* _Aim of the task_
Write out every line below again exactly as it stands, skipping each image.

[Items from a dataset]
::::::::
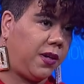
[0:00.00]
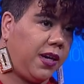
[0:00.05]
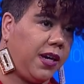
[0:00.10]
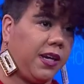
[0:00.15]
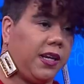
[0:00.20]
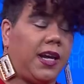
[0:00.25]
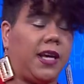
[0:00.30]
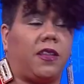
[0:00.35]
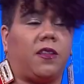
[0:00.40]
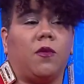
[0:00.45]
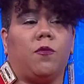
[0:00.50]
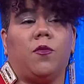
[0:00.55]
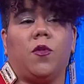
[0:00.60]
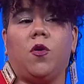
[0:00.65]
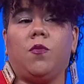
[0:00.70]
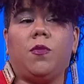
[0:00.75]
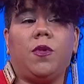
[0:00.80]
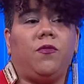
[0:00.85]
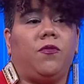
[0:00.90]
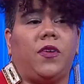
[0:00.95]
and at the
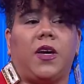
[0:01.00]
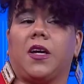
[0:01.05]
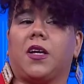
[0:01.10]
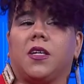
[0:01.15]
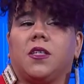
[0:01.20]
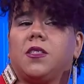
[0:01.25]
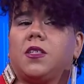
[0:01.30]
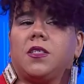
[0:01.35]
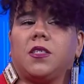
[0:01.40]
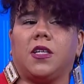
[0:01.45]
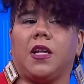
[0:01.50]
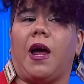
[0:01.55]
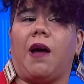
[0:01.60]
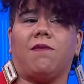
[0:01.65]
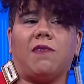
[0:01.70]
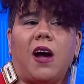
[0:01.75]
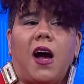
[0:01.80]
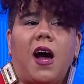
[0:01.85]
moment, Vieques doesn't have a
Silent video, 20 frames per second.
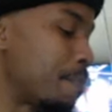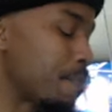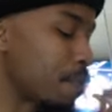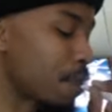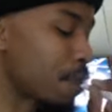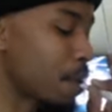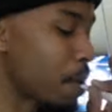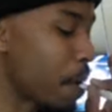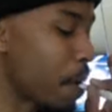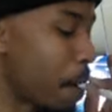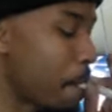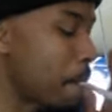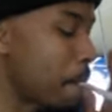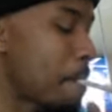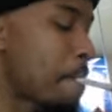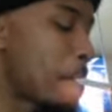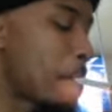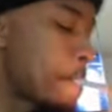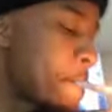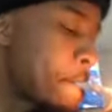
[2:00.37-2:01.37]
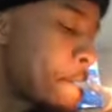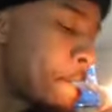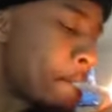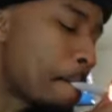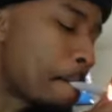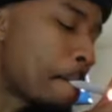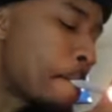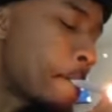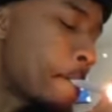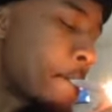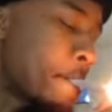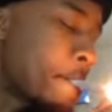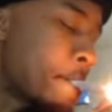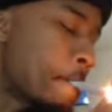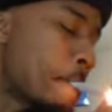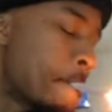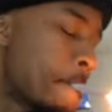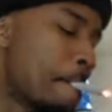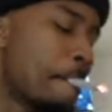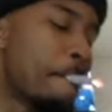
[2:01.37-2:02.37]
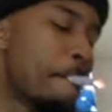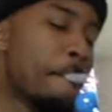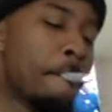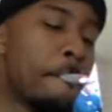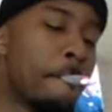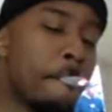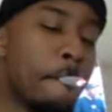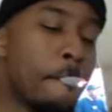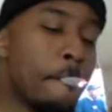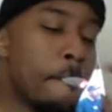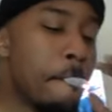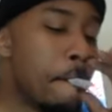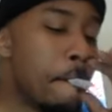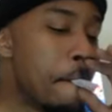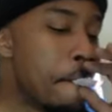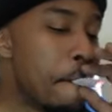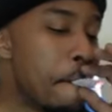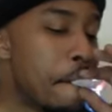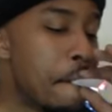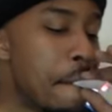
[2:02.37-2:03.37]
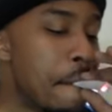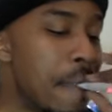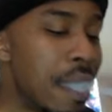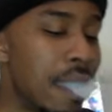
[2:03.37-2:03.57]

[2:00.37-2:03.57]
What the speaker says: No one is speaking in this clip.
::::::::
* _Response to this exercise_
[0:00.00]
[0:00.05]
[0:00.10]
[0:00.15]
[0:00.20]
[0:00.25]
[0:00.30]
[0:00.35]
[0:00.40]
[0:00.45]
[0:00.50]
[0:00.55]
[0:00.60]
[0:00.65]
[0:00.70]
[0:00.75]
[0:00.80]
[0:00.85]
[0:00.90]
[0:00.95]
and at the
[0:01.00]
[0:01.05]
[0:01.10]
[0:01.15]
[0:01.20]
[0:01.25]
[0:01.30]
[0:01.35]
[0:01.40]
[0:01.45]
[0:01.50]
[0:01.55]
[0:01.60]
[0:01.65]
[0:01.70]
[0:01.75]
[0:01.80]
[0:01.85]
moment, Vieques doesn't have a
Silent video, 20 frames per second.
[2:00.37-2:01.37]
[2:01.37-2:02.37]
[2:02.37-2:03.37]
[2:03.37-2:03.57]

[2:00.37-2:03.57]
What the speaker says: No one is speaking in this clip.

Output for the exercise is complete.